To do: What you return should match the data below exactly, with every entry reproduced.

Information given:

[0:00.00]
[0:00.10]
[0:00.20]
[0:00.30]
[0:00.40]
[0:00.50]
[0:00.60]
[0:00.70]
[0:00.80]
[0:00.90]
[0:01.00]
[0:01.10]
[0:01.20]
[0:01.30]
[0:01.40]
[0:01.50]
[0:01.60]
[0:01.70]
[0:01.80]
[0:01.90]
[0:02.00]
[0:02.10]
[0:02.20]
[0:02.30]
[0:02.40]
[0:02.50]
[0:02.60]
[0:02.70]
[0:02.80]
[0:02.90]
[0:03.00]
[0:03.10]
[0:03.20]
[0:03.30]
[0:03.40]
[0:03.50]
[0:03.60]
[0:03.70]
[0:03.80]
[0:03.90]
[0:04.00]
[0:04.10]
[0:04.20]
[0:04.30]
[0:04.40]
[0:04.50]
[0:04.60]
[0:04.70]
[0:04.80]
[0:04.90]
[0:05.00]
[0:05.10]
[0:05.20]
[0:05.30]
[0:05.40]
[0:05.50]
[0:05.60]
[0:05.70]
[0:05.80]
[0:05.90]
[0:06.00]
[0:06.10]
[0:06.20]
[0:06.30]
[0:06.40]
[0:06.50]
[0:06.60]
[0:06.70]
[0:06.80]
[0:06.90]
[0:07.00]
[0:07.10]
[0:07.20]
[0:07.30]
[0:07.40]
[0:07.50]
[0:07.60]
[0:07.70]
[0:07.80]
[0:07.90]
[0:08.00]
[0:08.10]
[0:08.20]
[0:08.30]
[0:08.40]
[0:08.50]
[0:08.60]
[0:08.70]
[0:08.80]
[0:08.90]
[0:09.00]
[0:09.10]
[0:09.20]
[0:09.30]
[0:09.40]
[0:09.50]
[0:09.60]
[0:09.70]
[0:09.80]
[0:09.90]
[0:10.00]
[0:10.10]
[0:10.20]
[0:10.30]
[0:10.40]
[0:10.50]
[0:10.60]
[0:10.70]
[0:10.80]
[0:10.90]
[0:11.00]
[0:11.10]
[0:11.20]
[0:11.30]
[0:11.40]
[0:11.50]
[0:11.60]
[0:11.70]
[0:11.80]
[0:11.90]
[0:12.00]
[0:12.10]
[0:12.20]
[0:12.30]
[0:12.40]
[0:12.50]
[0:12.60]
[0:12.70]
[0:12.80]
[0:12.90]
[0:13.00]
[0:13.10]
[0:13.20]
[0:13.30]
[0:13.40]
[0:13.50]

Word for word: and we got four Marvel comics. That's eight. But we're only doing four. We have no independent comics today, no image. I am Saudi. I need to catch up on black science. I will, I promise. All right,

Your response:
[0:00.00]
[0:00.10]
[0:00.20]
[0:00.30]
[0:00.40]
[0:00.50]
[0:00.60]
[0:00.70]
[0:00.80]
[0:00.90]
[0:01.00]
[0:01.10]
[0:01.20]
[0:01.30]
[0:01.40]
[0:01.50]
[0:01.60]
[0:01.70]
[0:01.80]
[0:01.90]
[0:02.00]
[0:02.10]
[0:02.20]
[0:02.30]
[0:02.40]
[0:02.50]
[0:02.60]
[0:02.70]
[0:02.80]
[0:02.90]
[0:03.00]
[0:03.10]
[0:03.20]
[0:03.30]
[0:03.40]
[0:03.50]
[0:03.60]
[0:03.70]
[0:03.80]
[0:03.90]
[0:04.00]
[0:04.10]
[0:04.20]
[0:04.30]
[0:04.40]
[0:04.50]
[0:04.60]
[0:04.70]
[0:04.80]
[0:04.90]
[0:05.00]
[0:05.10]
[0:05.20]
[0:05.30]
[0:05.40]
[0:05.50]
[0:05.60]
[0:05.70]
[0:05.80]
[0:05.90]
[0:06.00]
[0:06.10]
[0:06.20]
[0:06.30]
[0:06.40]
[0:06.50]
[0:06.60]
[0:06.70]
[0:06.80]
[0:06.90]
[0:07.00]
[0:07.10]
[0:07.20]
[0:07.30]
[0:07.40]
[0:07.50]
[0:07.60]
[0:07.70]
[0:07.80]
[0:07.90]
[0:08.00]
[0:08.10]
[0:08.20]
[0:08.30]
[0:08.40]
[0:08.50]
[0:08.60]
[0:08.70]
[0:08.80]
[0:08.90]
[0:09.00]
[0:09.10]
[0:09.20]
[0:09.30]
[0:09.40]
[0:09.50]
[0:09.60]
[0:09.70]
[0:09.80]
[0:09.90]
[0:10.00]
[0:10.10]
[0:10.20]
[0:10.30]
[0:10.40]
[0:10.50]
[0:10.60]
[0:10.70]
[0:10.80]
[0:10.90]
[0:11.00]
[0:11.10]
[0:11.20]
[0:11.30]
[0:11.40]
[0:11.50]
[0:11.60]
[0:11.70]
[0:11.80]
[0:11.90]
[0:12.00]
[0:12.10]
[0:12.20]
[0:12.30]
[0:12.40]
[0:12.50]
[0:12.60]
[0:12.70]
[0:12.80]
[0:12.90]
[0:13.00]
[0:13.10]
[0:13.20]
[0:13.30]
[0:13.40]
[0:13.50]

Word for word: and we got four Marvel comics. That's eight. But we're only doing four. We have no independent comics today, no image. I am Saudi. I need to catch up on black science. I will, I promise. All right,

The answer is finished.